With about 61.3 percent of the votes counted, the "NO" side in Greek referendum had won 61.3 percent, according to the latest official estimate released by Greek Interior Ministry.

The Greek people said "no more" to five years of austerity, Varoufaks said in a televised address after his government triumphed.

"Greek people handed back their ultimatum... NO means YES to a democratic Europe and the EU's vision for prosperity," the minister said.

Greek main opposition conservative New Democracy party leader and former Prime Minister Antonis Samaras resigned after primarily results showed a strong lead of no.

According to local media, Greek negotiating team was ready to travel to Brussels and the government assured that dialogue with lenders would resume from Sunday night.

Earlier Greek ministers said that the government wanted a debt deal within 48 hours, as the country's banking system was under unprecedented pressure.

Since last Monday Greek banks are closed and capital controls have been imposed to avert the sector's collapse after the European emergency liquidity aid to the local banking system was cut off.

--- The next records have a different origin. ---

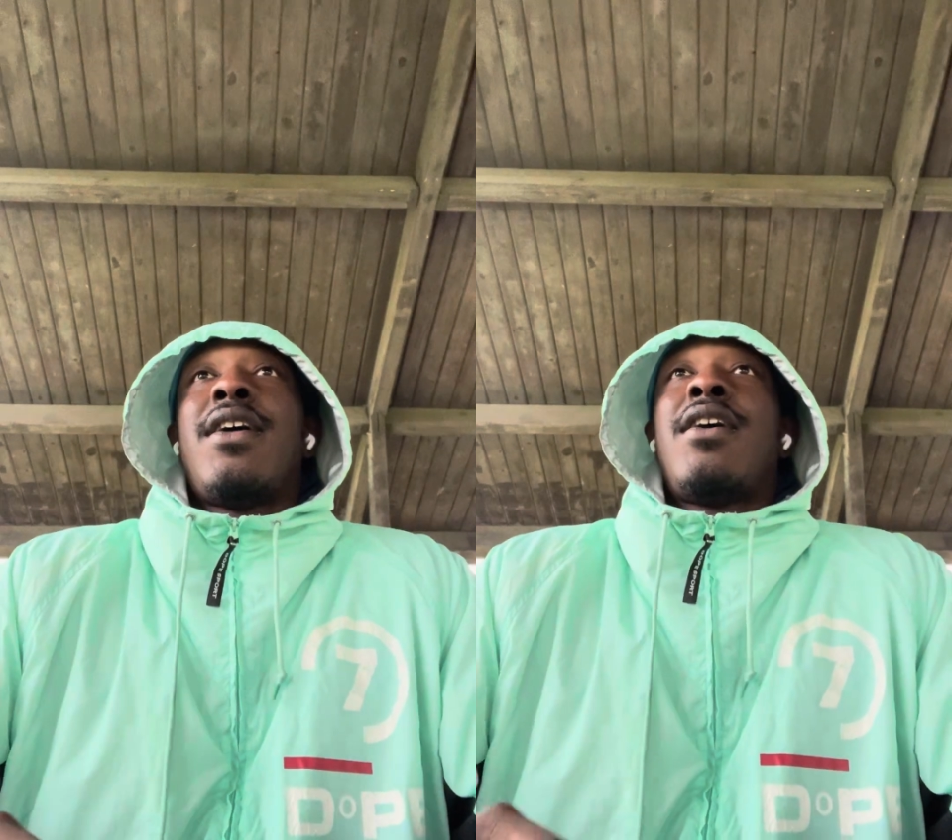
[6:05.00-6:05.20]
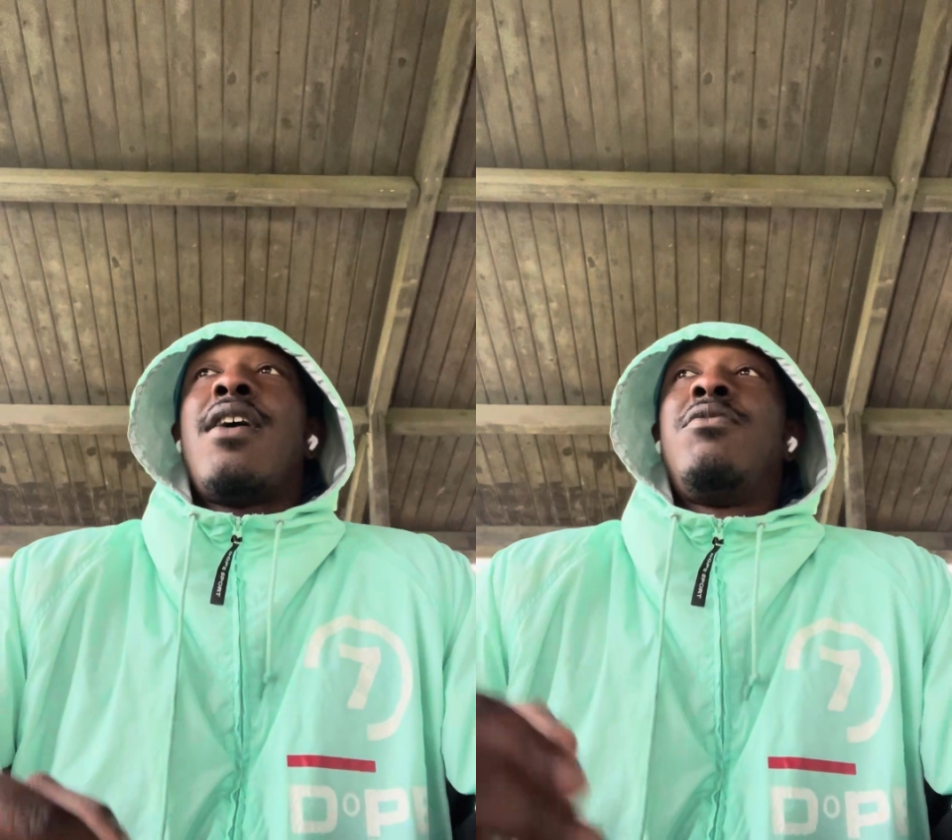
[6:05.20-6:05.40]

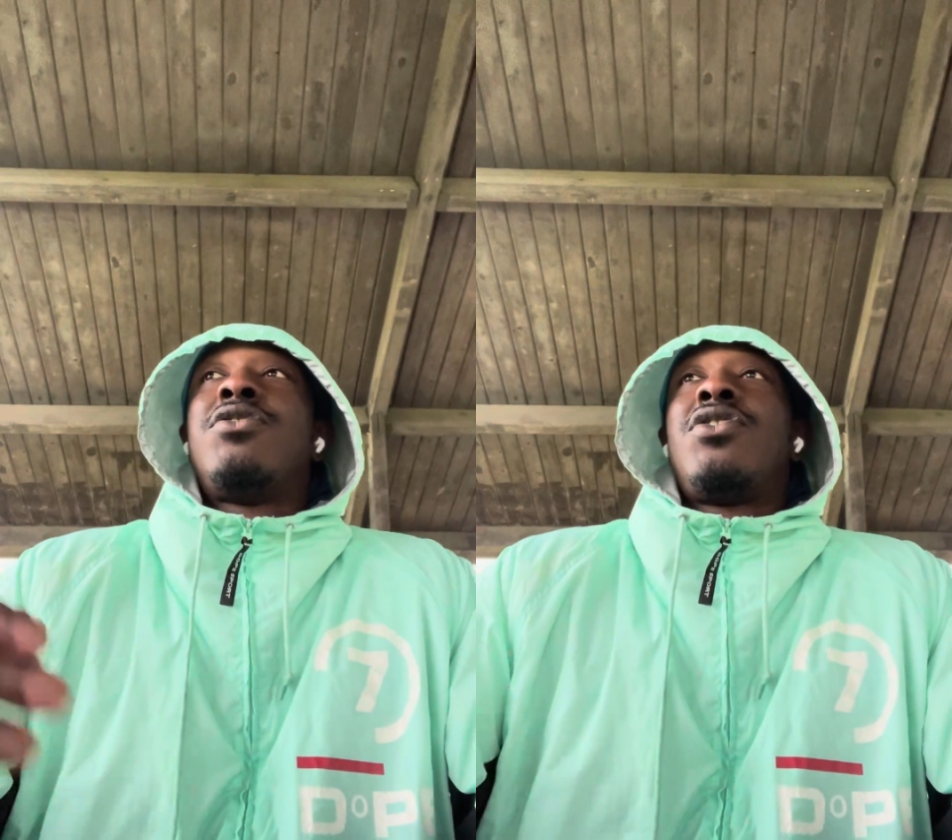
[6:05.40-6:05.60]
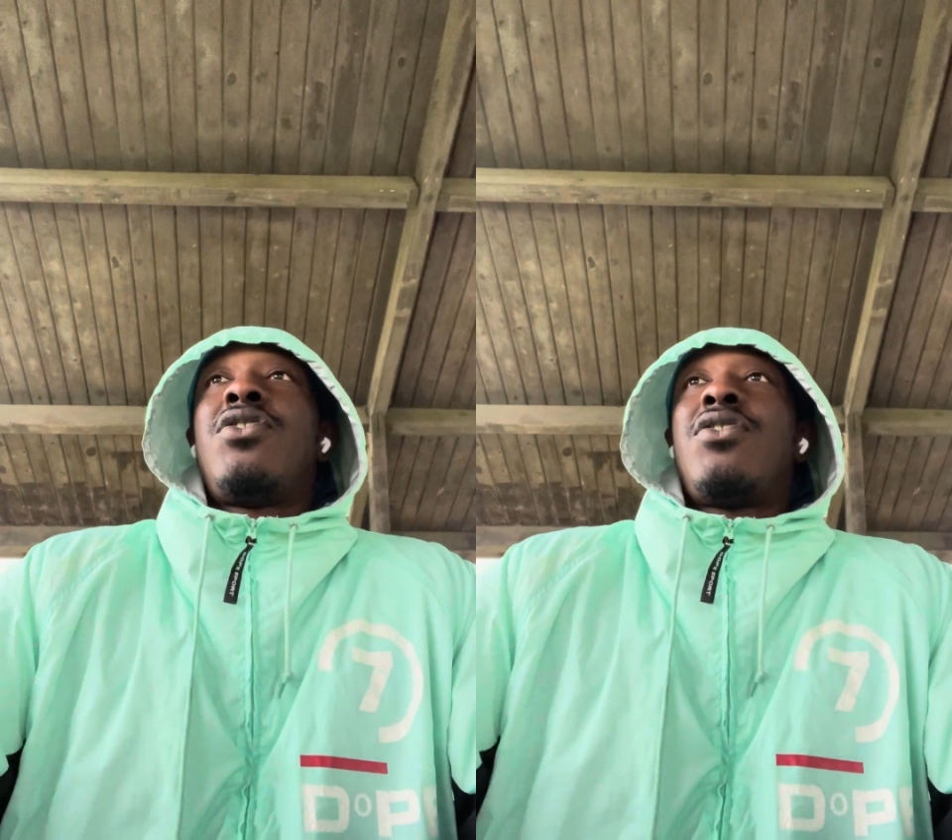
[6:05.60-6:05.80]
It was
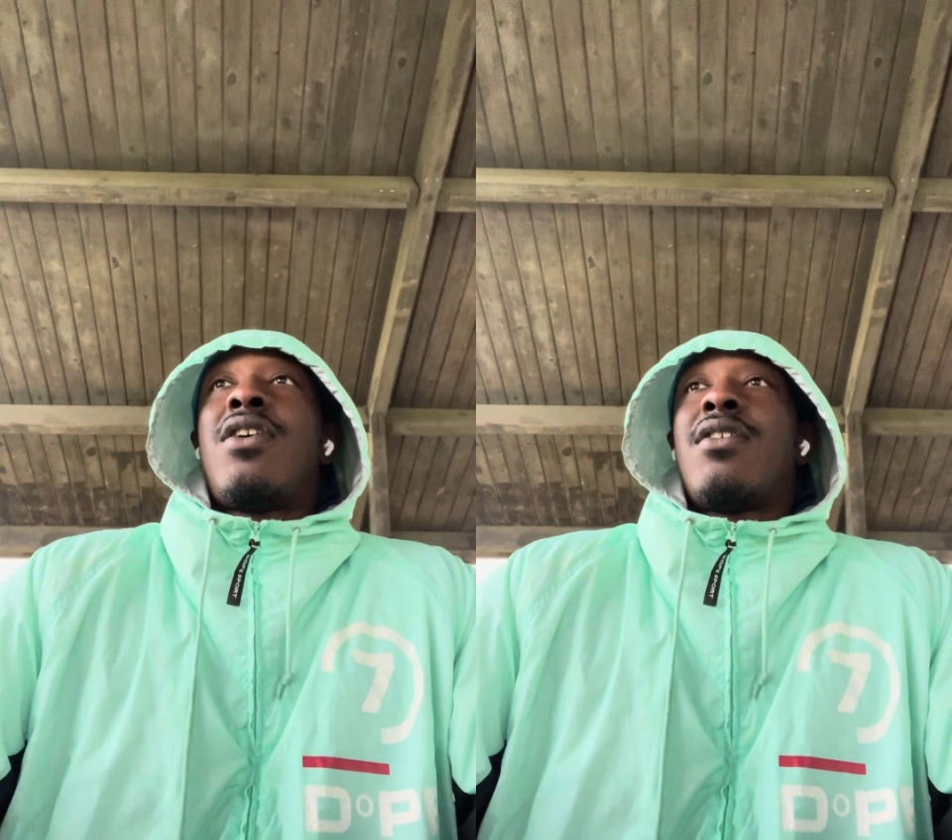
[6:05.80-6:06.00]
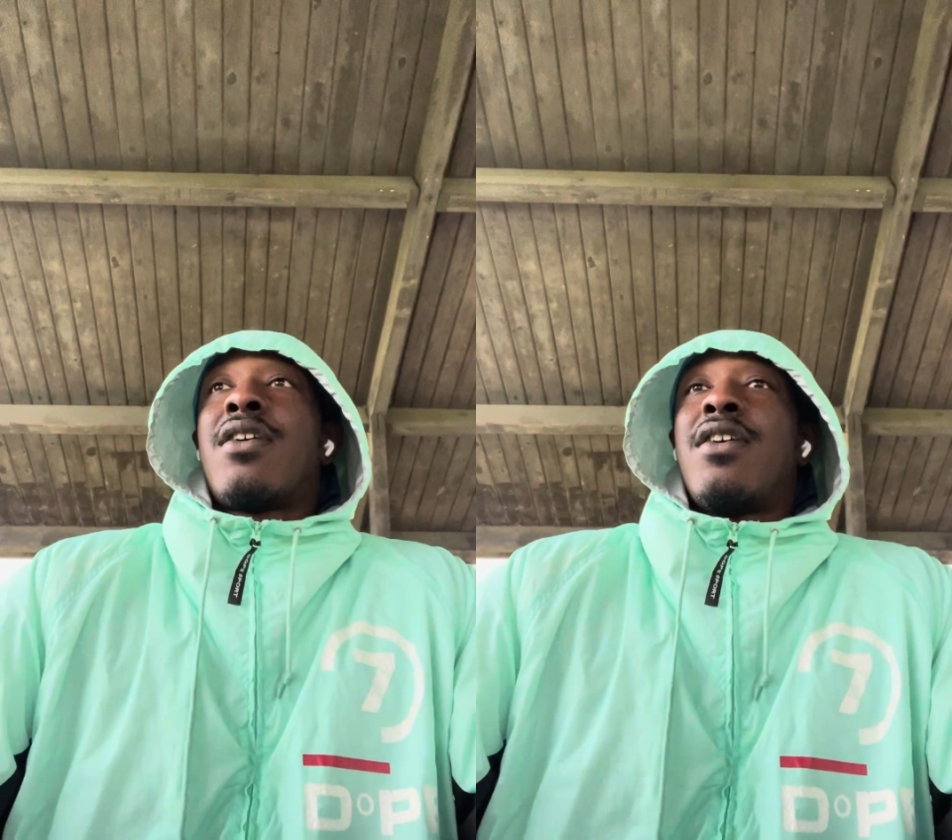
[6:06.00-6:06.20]
no
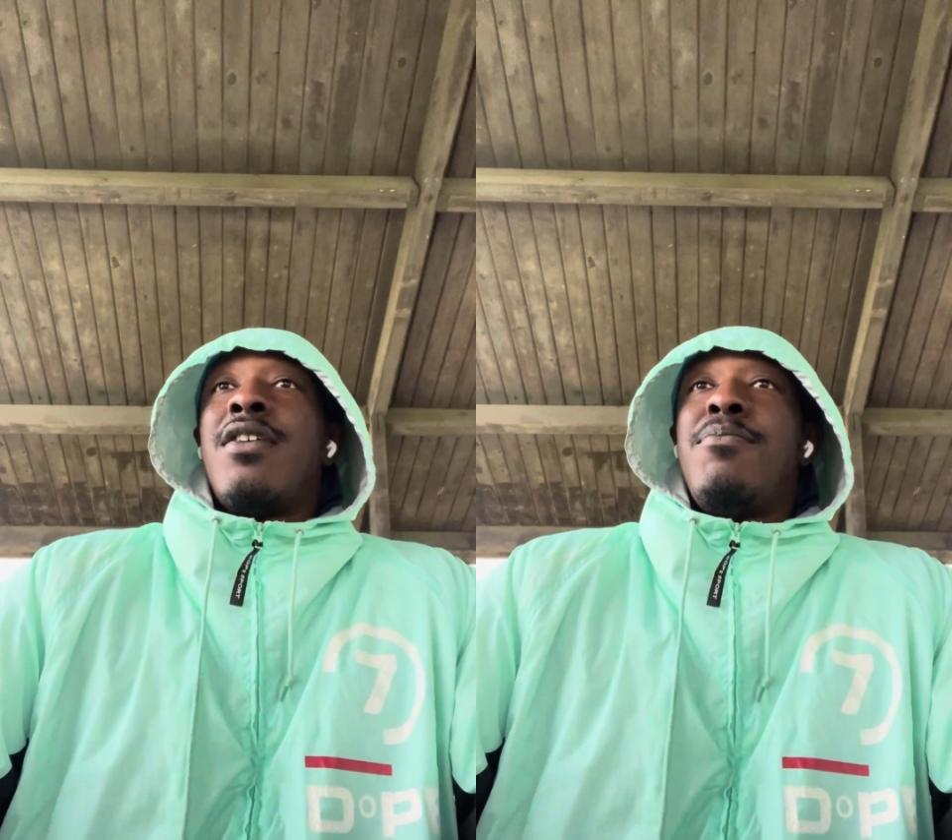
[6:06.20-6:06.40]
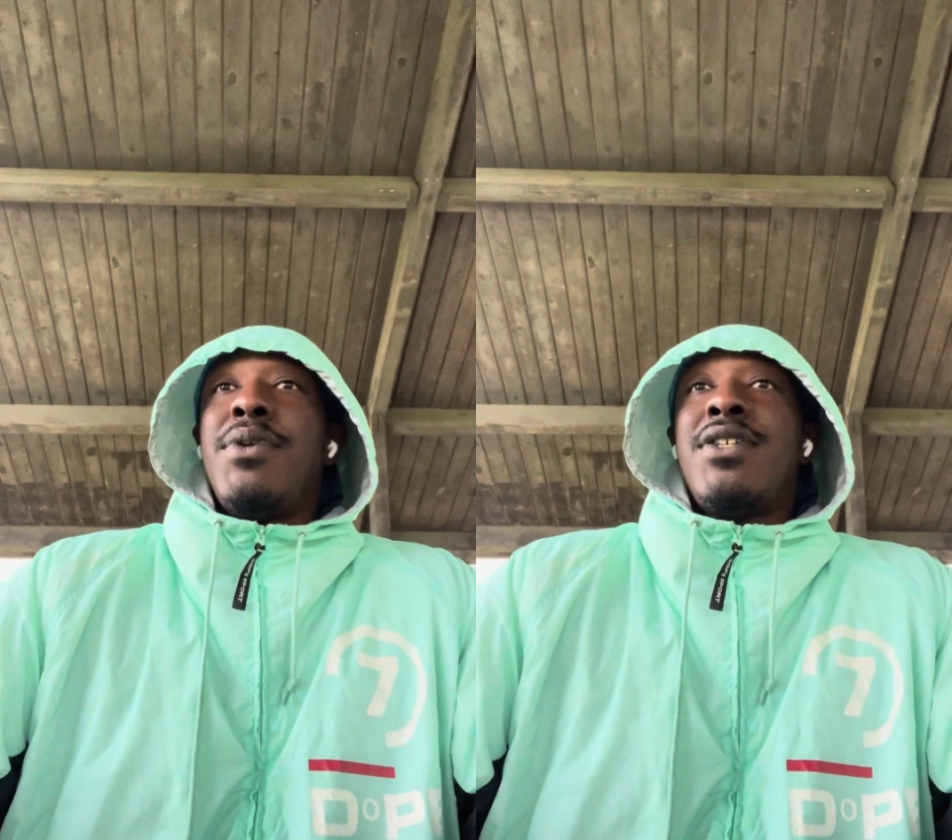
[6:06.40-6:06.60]
longer a
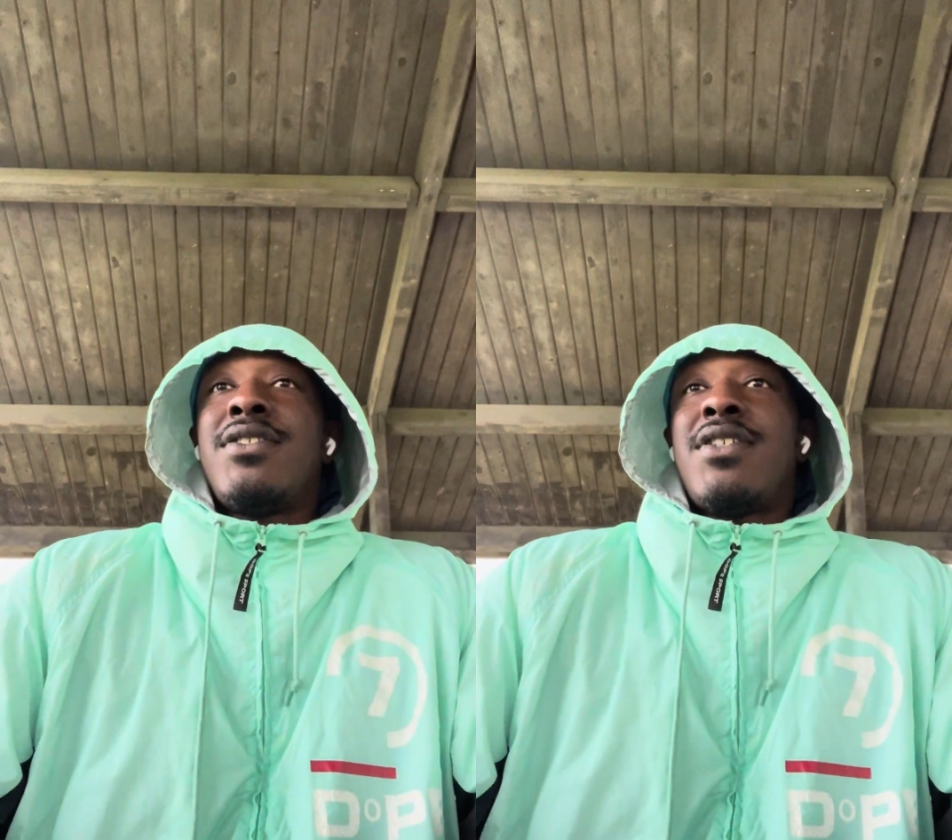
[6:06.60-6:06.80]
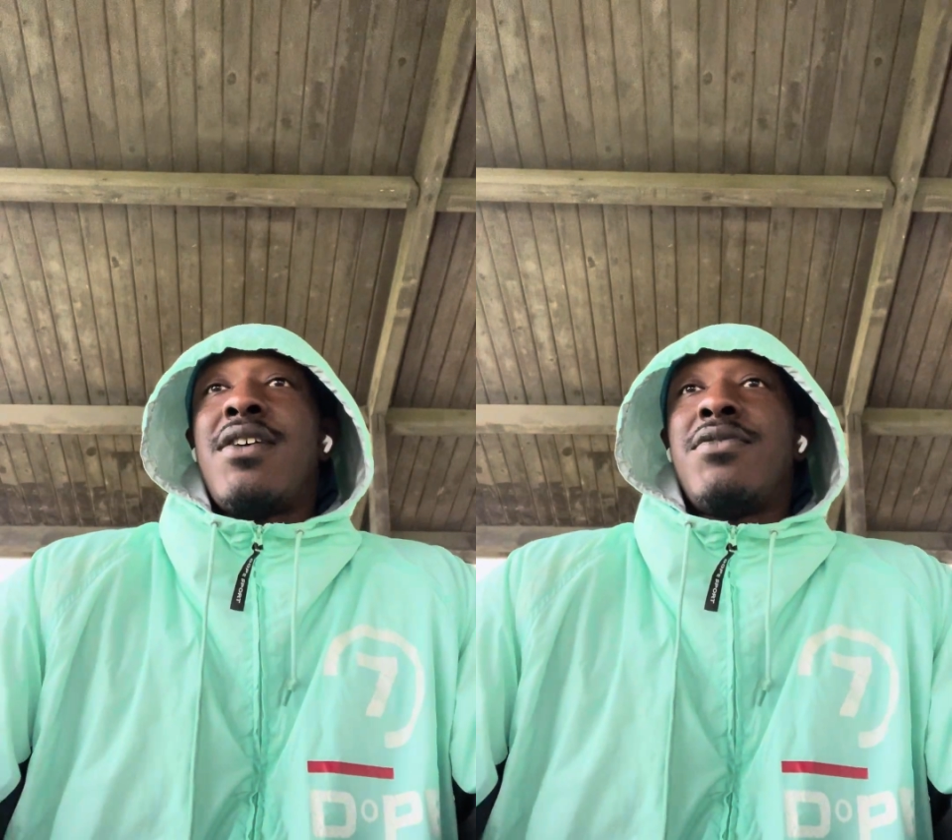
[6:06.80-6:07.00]
beast that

Greek officials have admitted that ATMS will run out of cash on Monday with no more financial support from creditors.

German Chancellor Angela Merkel and French President Francois Hollande are due to meet on Monday in Paris to access the outcome of referendum.

To discuss situation on Greece debt talks, leaders of the European Commission, the European Council and Eurogroup have decided to have a conference call on Monday morning and an euro summit will be convened on Tuesday.